* What the exercise asks *
Apart from the pictures, every entry below should be repeated exactly.

= = =

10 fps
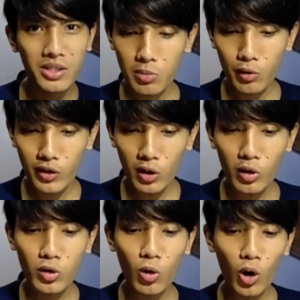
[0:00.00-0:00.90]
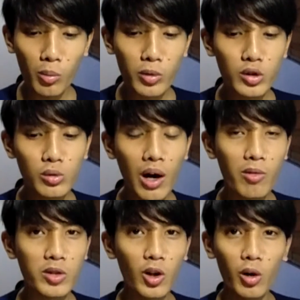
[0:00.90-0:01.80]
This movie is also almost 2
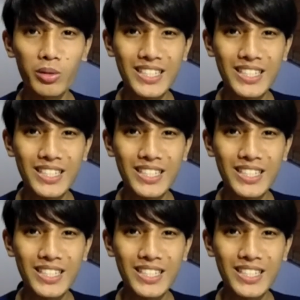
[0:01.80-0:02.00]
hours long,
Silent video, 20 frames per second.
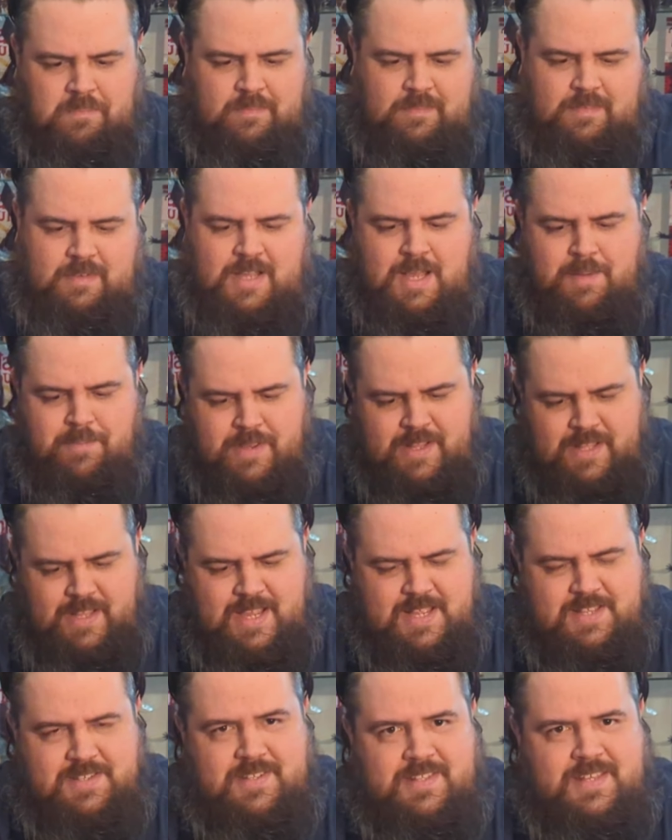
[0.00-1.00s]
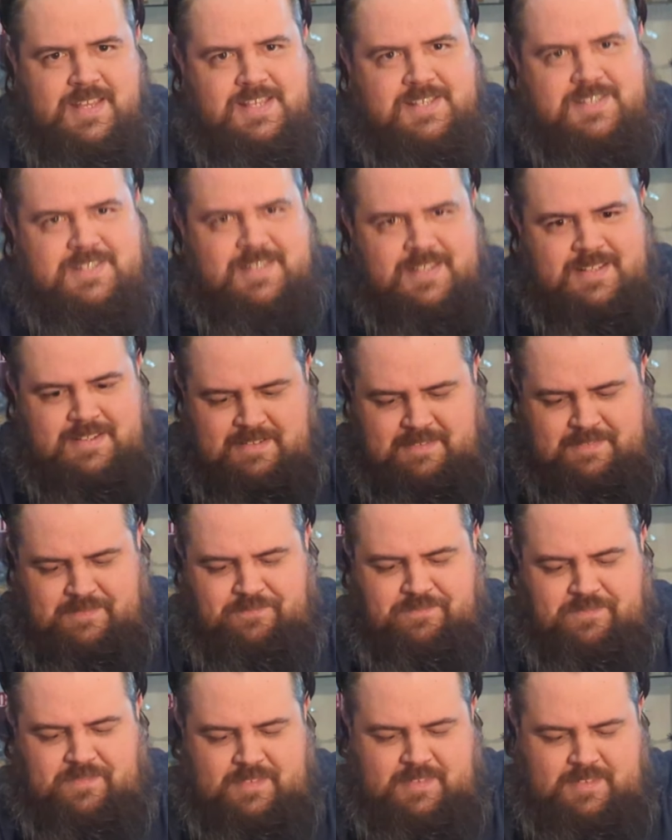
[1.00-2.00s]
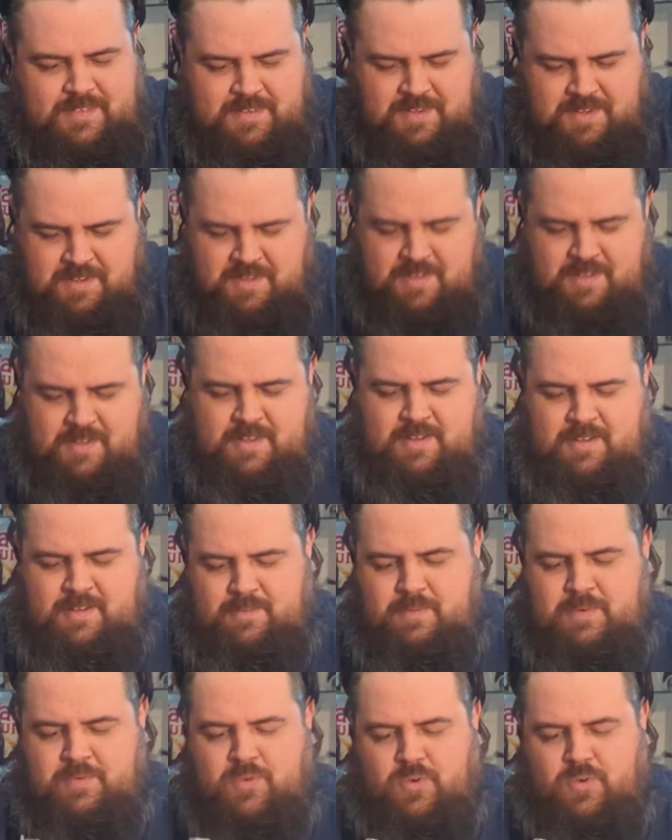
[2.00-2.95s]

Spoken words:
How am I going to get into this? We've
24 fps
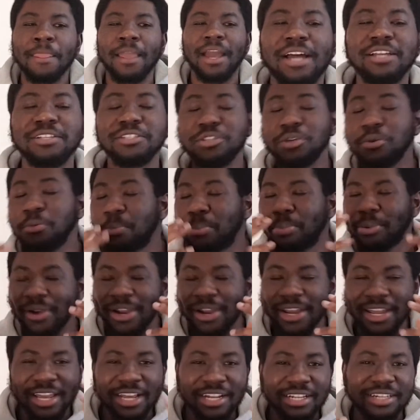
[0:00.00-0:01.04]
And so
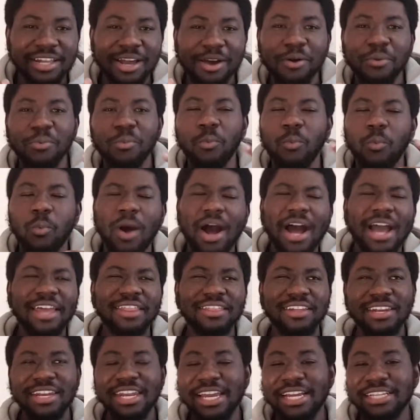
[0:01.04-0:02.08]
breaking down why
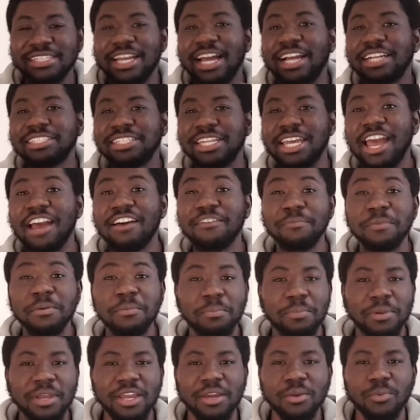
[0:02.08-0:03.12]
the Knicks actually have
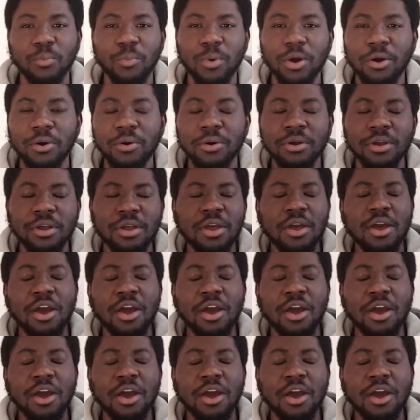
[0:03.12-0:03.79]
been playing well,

= = =

* Output below *
10 fps
[0:00.00-0:00.90]
[0:00.90-0:01.80]
This movie is also almost 2
[0:01.80-0:02.00]
hours long,
Silent video, 20 frames per second.
[0.00-1.00s]
[1.00-2.00s]
[2.00-2.95s]

Spoken words:
How am I going to get into this? We've
24 fps
[0:00.00-0:01.04]
And so
[0:01.04-0:02.08]
breaking down why
[0:02.08-0:03.12]
the Knicks actually have
[0:03.12-0:03.79]
been playing well,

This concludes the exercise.